Start of Records for the exercise
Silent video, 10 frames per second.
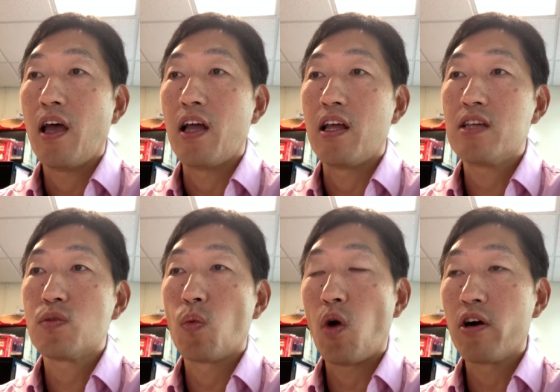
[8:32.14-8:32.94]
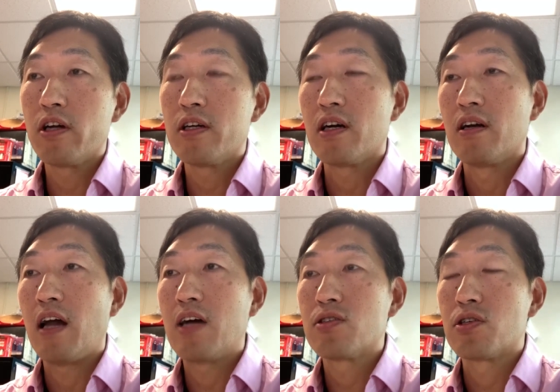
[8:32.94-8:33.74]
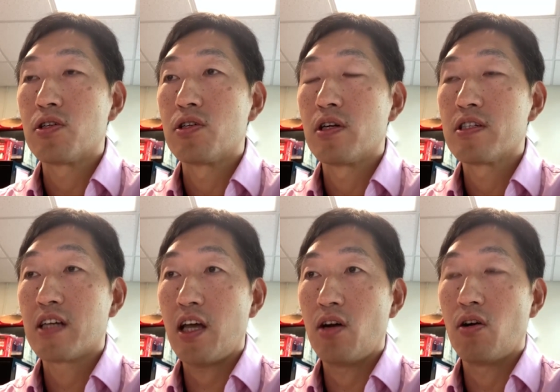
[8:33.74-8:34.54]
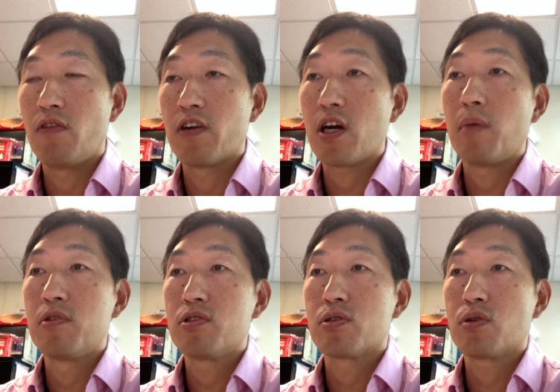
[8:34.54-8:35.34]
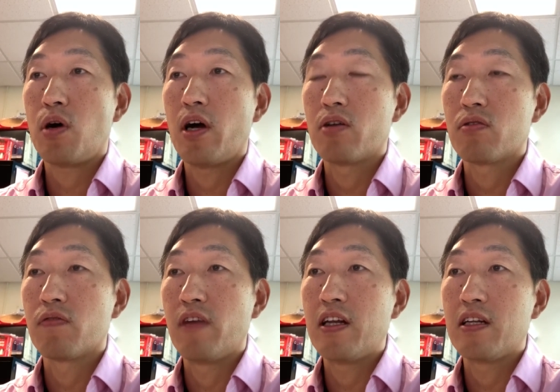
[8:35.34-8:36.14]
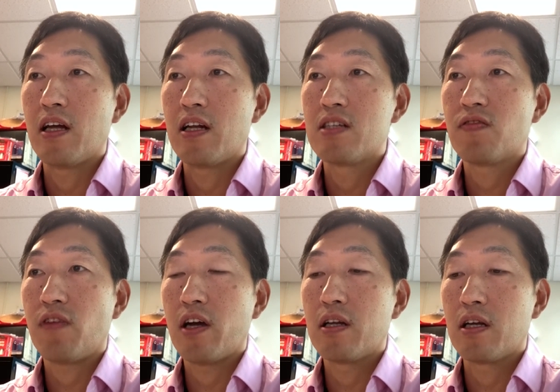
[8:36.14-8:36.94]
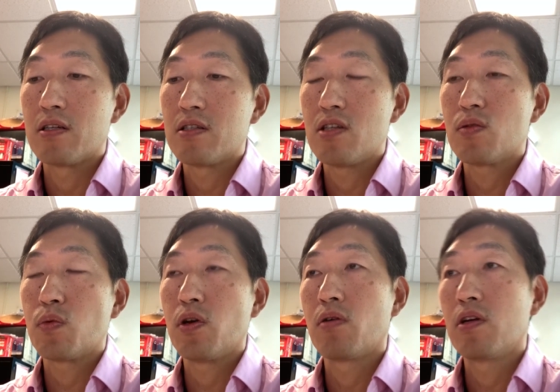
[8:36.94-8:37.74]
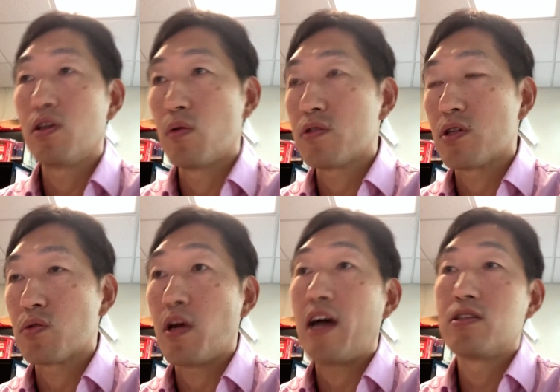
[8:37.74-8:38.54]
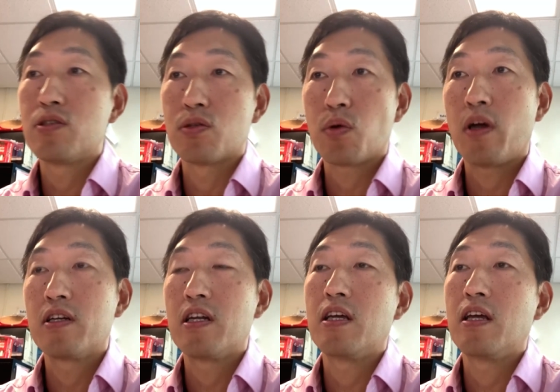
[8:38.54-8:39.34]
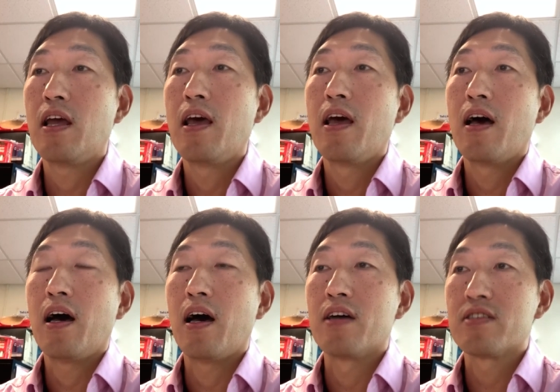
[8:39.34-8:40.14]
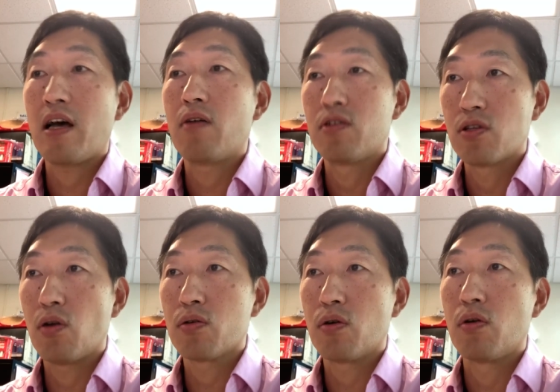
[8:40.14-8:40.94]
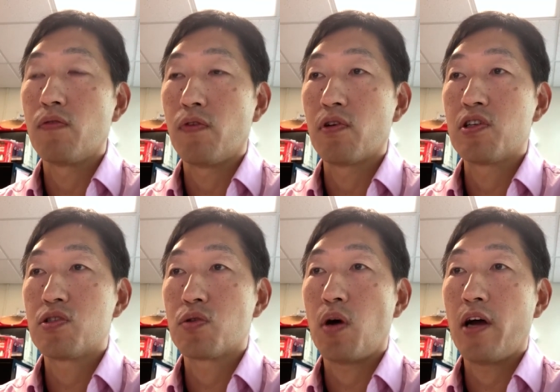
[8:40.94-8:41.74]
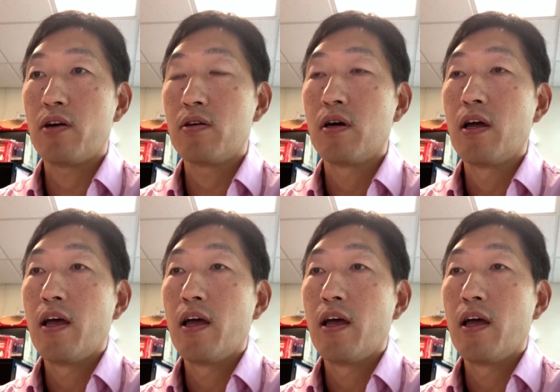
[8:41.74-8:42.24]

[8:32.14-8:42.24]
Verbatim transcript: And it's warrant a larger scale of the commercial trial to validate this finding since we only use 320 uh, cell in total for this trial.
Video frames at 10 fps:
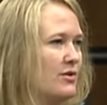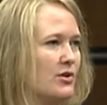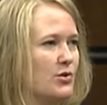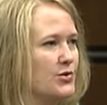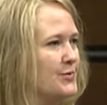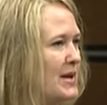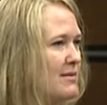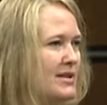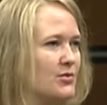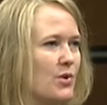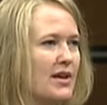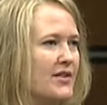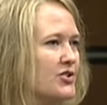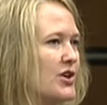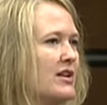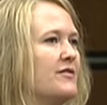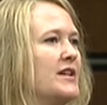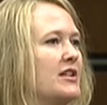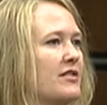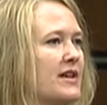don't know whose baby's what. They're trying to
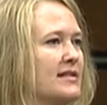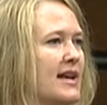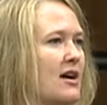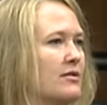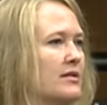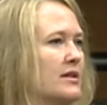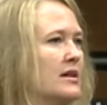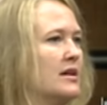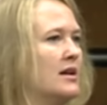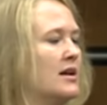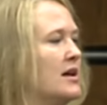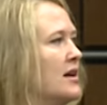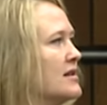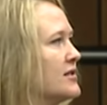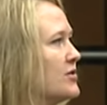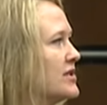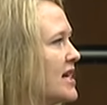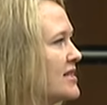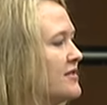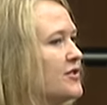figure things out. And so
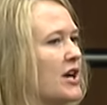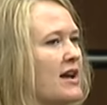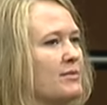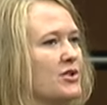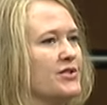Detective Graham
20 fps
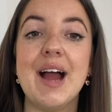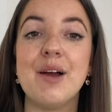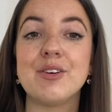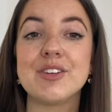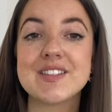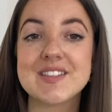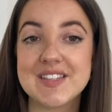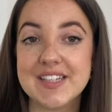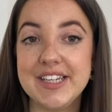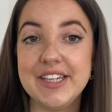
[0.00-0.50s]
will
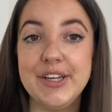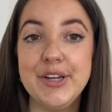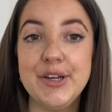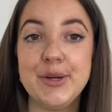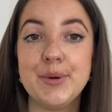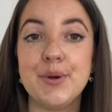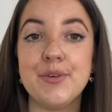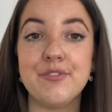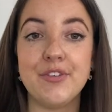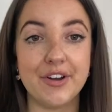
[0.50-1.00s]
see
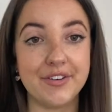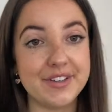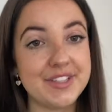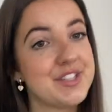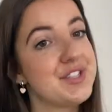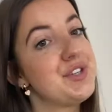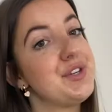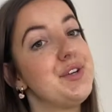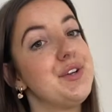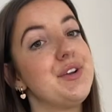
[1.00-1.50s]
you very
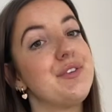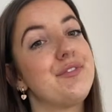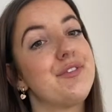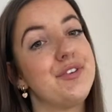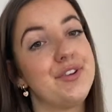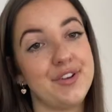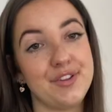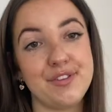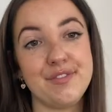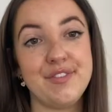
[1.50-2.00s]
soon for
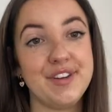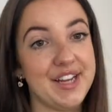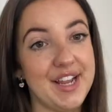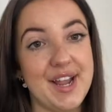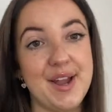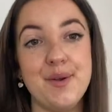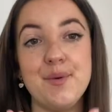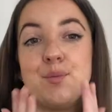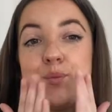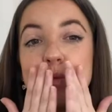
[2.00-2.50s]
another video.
End of Records for the exercise
What to produce>
For this exercise, retype the data above exactly and skip every image.

Exercise answer>
Silent video, 10 frames per second.
[8:32.14-8:32.94]
[8:32.94-8:33.74]
[8:33.74-8:34.54]
[8:34.54-8:35.34]
[8:35.34-8:36.14]
[8:36.14-8:36.94]
[8:36.94-8:37.74]
[8:37.74-8:38.54]
[8:38.54-8:39.34]
[8:39.34-8:40.14]
[8:40.14-8:40.94]
[8:40.94-8:41.74]
[8:41.74-8:42.24]

[8:32.14-8:42.24]
Verbatim transcript: And it's warrant a larger scale of the commercial trial to validate this finding since we only use 320 uh, cell in total for this trial.
Video frames at 10 fps:
don't know whose baby's what. They're trying to
figure things out. And so
Detective Graham
20 fps
[0.00-0.50s]
will
[0.50-1.00s]
see
[1.00-1.50s]
you very
[1.50-2.00s]
soon for
[2.00-2.50s]
another video.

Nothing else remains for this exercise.